Primi Roberto, Bendotti Sara, Currao Alessia, Sechi Giuseppe Maria, Marconi Gianluca, Pamploni Greta, Panni Gianluca, Sgotti Davide, Zorzi Ettore, Cazzaniga Marco, Piccolo Umberto, Bussi Daniele, Ruggeri Simone, Facchin Fabio, Soffiato Edoardo, Ronchi Vincenza, Contri Enrico, Centineo Paola, Reali Francesca, Sfolcini Luigi, Gentile Francesca Romana, Baldi Enrico, Compagnoni Sara, Quilico Federico, Vicini Scajola Luca, Lopiano Clara, Fasolino Alessandro, Savastano Simone
Division of Cardiology, Fondazione IRCCS Policlinico San Matteo, 27100 Pavia, Italy.
Department of Public Health, Experimental and Forensic Medicine, Section of Biostatistics and Clinical Epidemiology, University of Pavia, 27100 Pavia, Italy.
J Clin Med. 2023 Jun 30;12(13):4429. doi: 10.3390/jcm12134429.
Devices for mechanical cardiopulmonary resuscitation (CPR) are recommended when high quality CPR cannot be provided. Different devices are available, but the literature is poor in direct comparison studies. Our aim was to assess whether the type of mechanical chest compressor could affect the probability of return of spontaneous circulation (ROSC) and 30-day survival in Out-of-Hospital Cardiac Arrest (OHCA) patients as compared to manual standard CPR.
We considered all OHCAs that occurred from 1 January 2015 to 31 December 2022 in seven provinces of the Lombardy region equipped with three different types of mechanical compressor: Autopulse(ZOLL Medical, MA), LUCAS (Stryker, MI), and Easy Pulse (Schiller, Switzerland).
Two groups, 2146 patients each (manual and mechanical CPR), were identified by propensity-score-based random matching. The rates of ROSC (15% vs. 23%, < 0.001) and 30-day survival (6% vs. 14%, < 0.001) were lower in the mechanical CPR group.
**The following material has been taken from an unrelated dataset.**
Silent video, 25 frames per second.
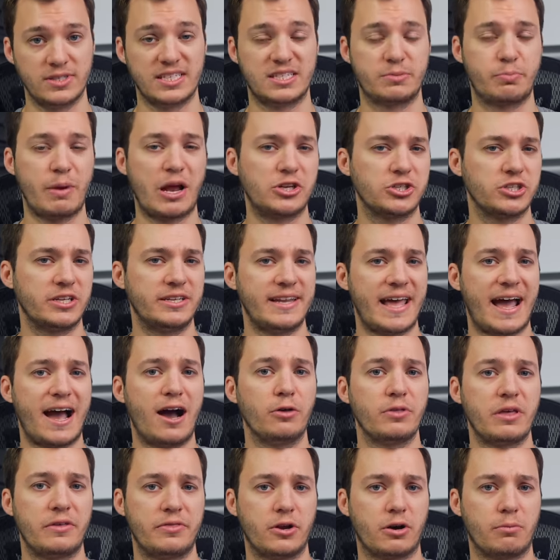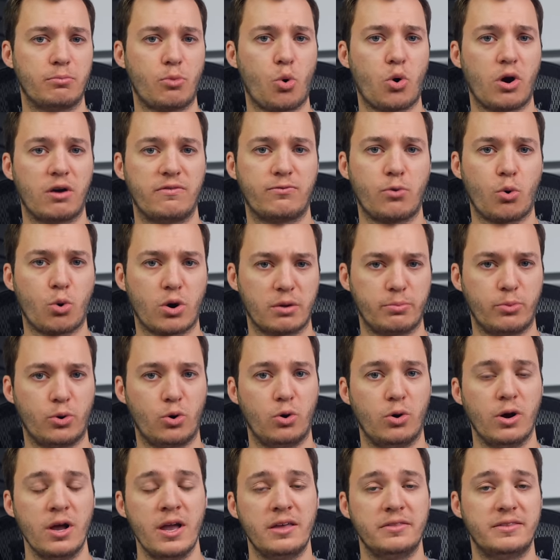especially now that they're more
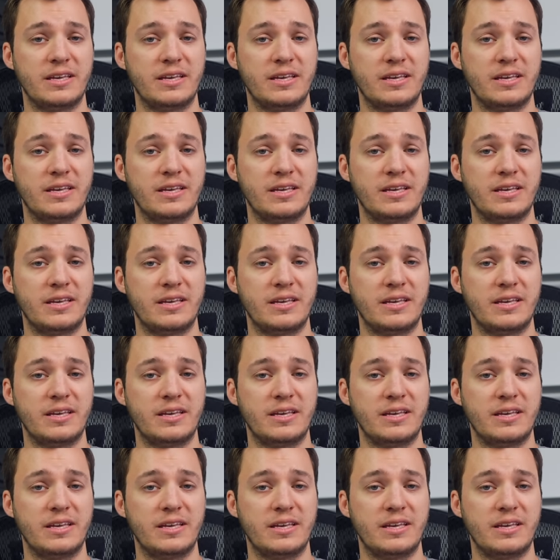affordable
After correction for confounders, Autopulse [OR 2.1, 95%CI (1.6-2.8), < 0.001] and LUCAS [OR 2.5, 95%CI (1.7-3.6), < 0.001] significantly increased the probability of ROSC, and Autopulse significantly increased the probability of 30-day survival compared to manual CPR [HR 0.9, 95%CI (0.8-0.9), = 0.005].
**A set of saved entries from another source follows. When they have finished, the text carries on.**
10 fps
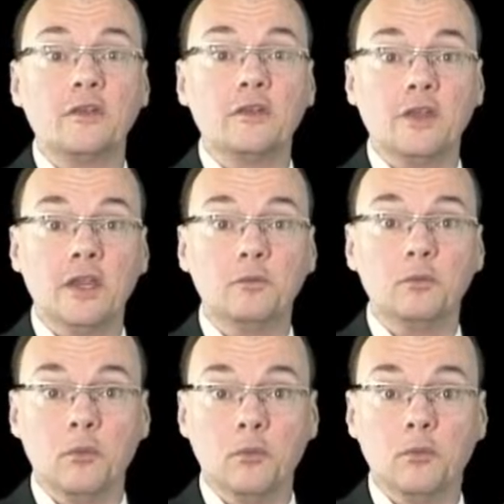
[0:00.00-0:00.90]
is the
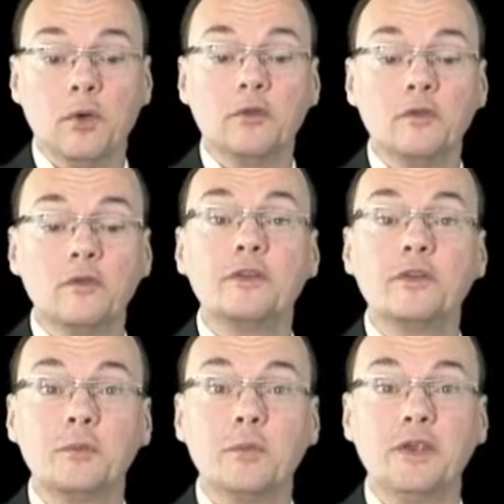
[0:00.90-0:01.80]
most
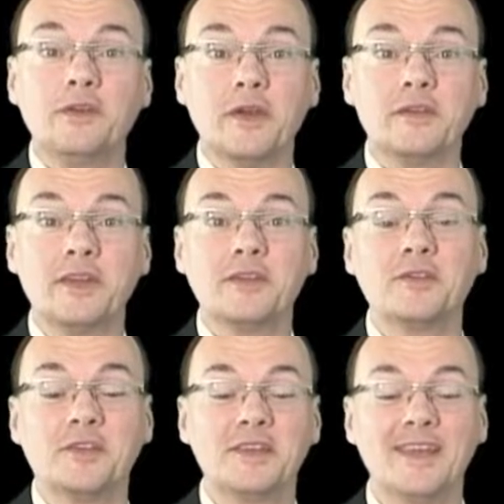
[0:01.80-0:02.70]
convincing piece of
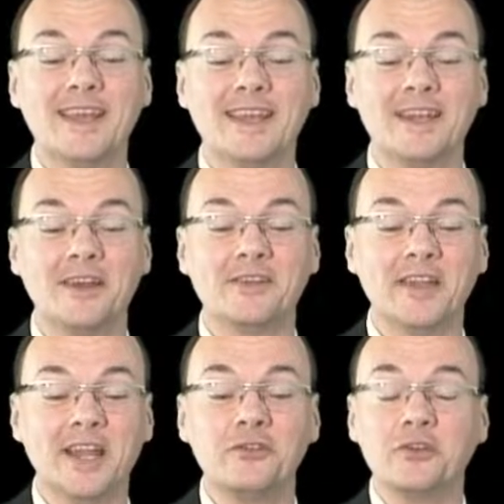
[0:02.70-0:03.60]
evidence taken in
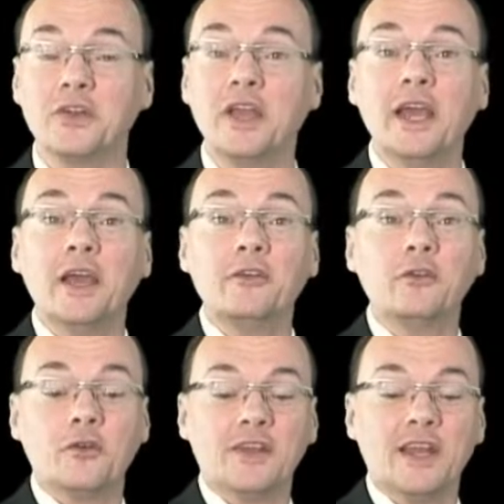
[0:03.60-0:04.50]
isolation, just
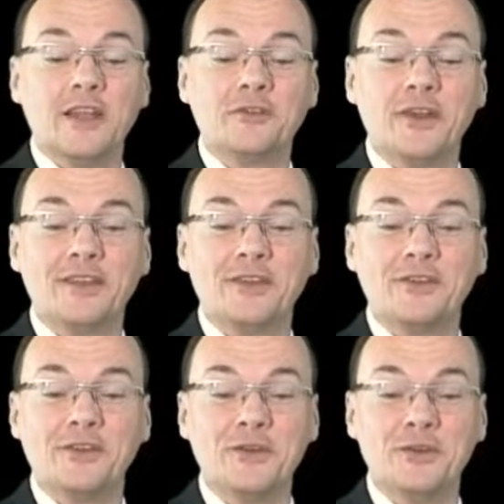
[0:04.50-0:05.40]
try to illustrate the
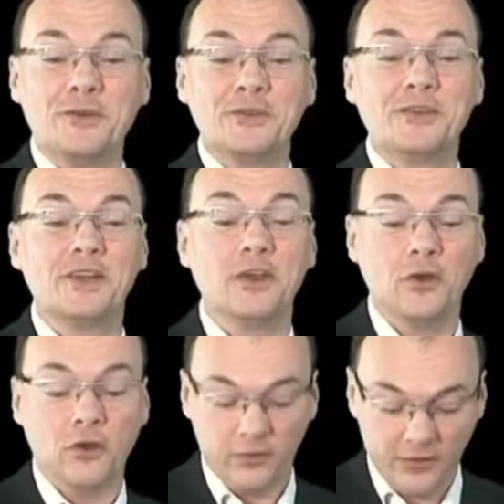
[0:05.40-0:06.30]
two
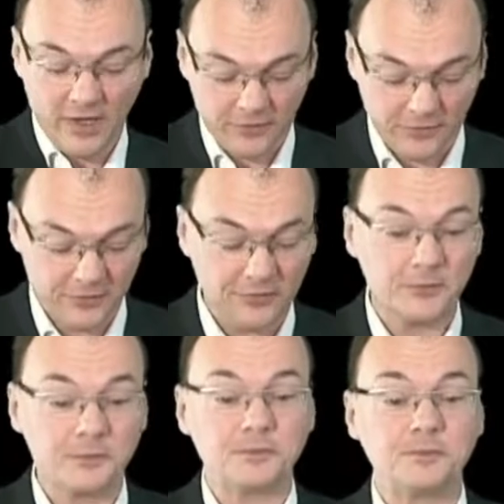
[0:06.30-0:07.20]
conjectures.
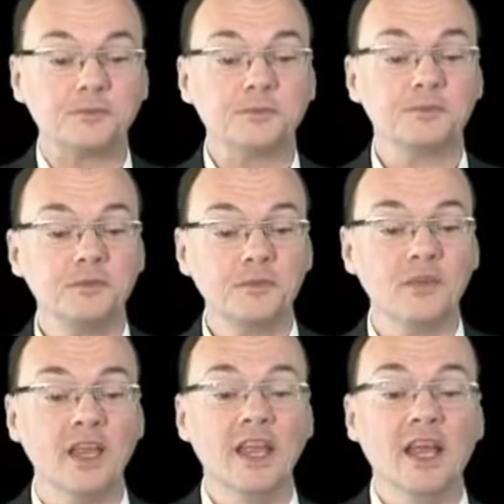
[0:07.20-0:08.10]

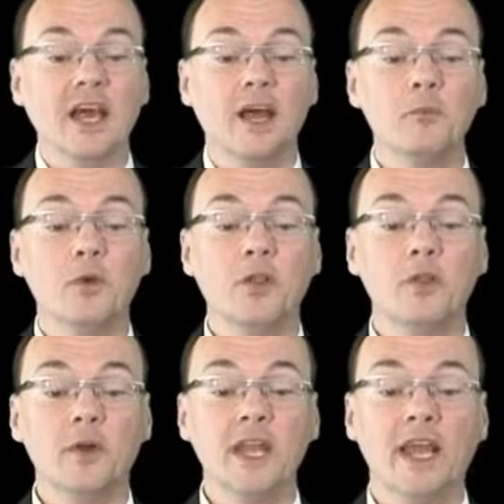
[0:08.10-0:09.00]
On the
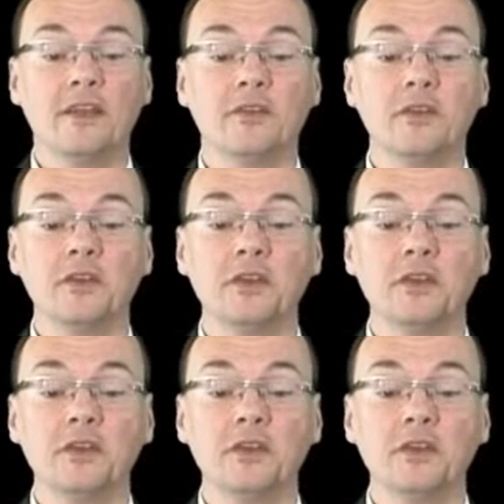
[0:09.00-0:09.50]
one hand,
Mechanical chest compressors could increase the rate of ROSC, especially in case of prolonged resuscitation. The devices were dissimilar, and their different performances could significantly influence patient outcomes. The load-distributing-band device was the only mechanical chest able to favorably affect 30-day survival.
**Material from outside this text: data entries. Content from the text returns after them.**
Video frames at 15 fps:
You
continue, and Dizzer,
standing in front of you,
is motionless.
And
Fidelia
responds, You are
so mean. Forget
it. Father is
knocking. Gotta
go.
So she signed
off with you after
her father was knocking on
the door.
当无法进行高质量的心肺复苏(CPR)时,建议使用机械心肺复苏设备。有多种不同的设备可供选择,但直接比较研究的文献较少。我们的目的是评估与手动标准心肺复苏相比,机械胸外按压设备的类型是否会影响院外心脏骤停(OHCA)患者自主循环恢复(ROSC)的概率和30天生存率。
我们纳入了2015年1月1日至2022年12月31日期间在伦巴第地区七个省份发生的所有院外心脏骤停病例,这些地区配备了三种不同类型的机械按压设备:自动心肺复苏系统(Autopulse,ZOLL Medical,马萨诸塞州)、卢卡斯(LUCAS,史赛克,密歇根州)和简易脉冲(Easy Pulse,席勒,瑞士)。
通过基于倾向评分的随机匹配,确定了两组,每组2146例患者(手动心肺复苏和机械心肺复苏)。机械心肺复苏组的ROSC率(15%对23%,<0.001)和30天生存率(6%对14%,<0.001)较低。在对混杂因素进行校正后,自动心肺复苏系统[比值比(OR)2.1,95%置信区间(CI)(1.6 - 2.8),<0.001]和卢卡斯[OR 2.5,95%CI(1.7 - 3.6),<0.001]显著提高了ROSC的概率,与手动心肺复苏相比,自动心肺复苏系统显著提高了30天生存率[风险比(HR)0.9,95%CI(0.8 - 0.9),P = 0.005]。
机械胸外按压设备可以提高ROSC率,尤其是在长时间复苏的情况下。这些设备各不相同,它们的不同性能可能会显著影响患者的预后。负载分配带设备是唯一能够对30天生存率产生有利影响的机械胸外按压设备。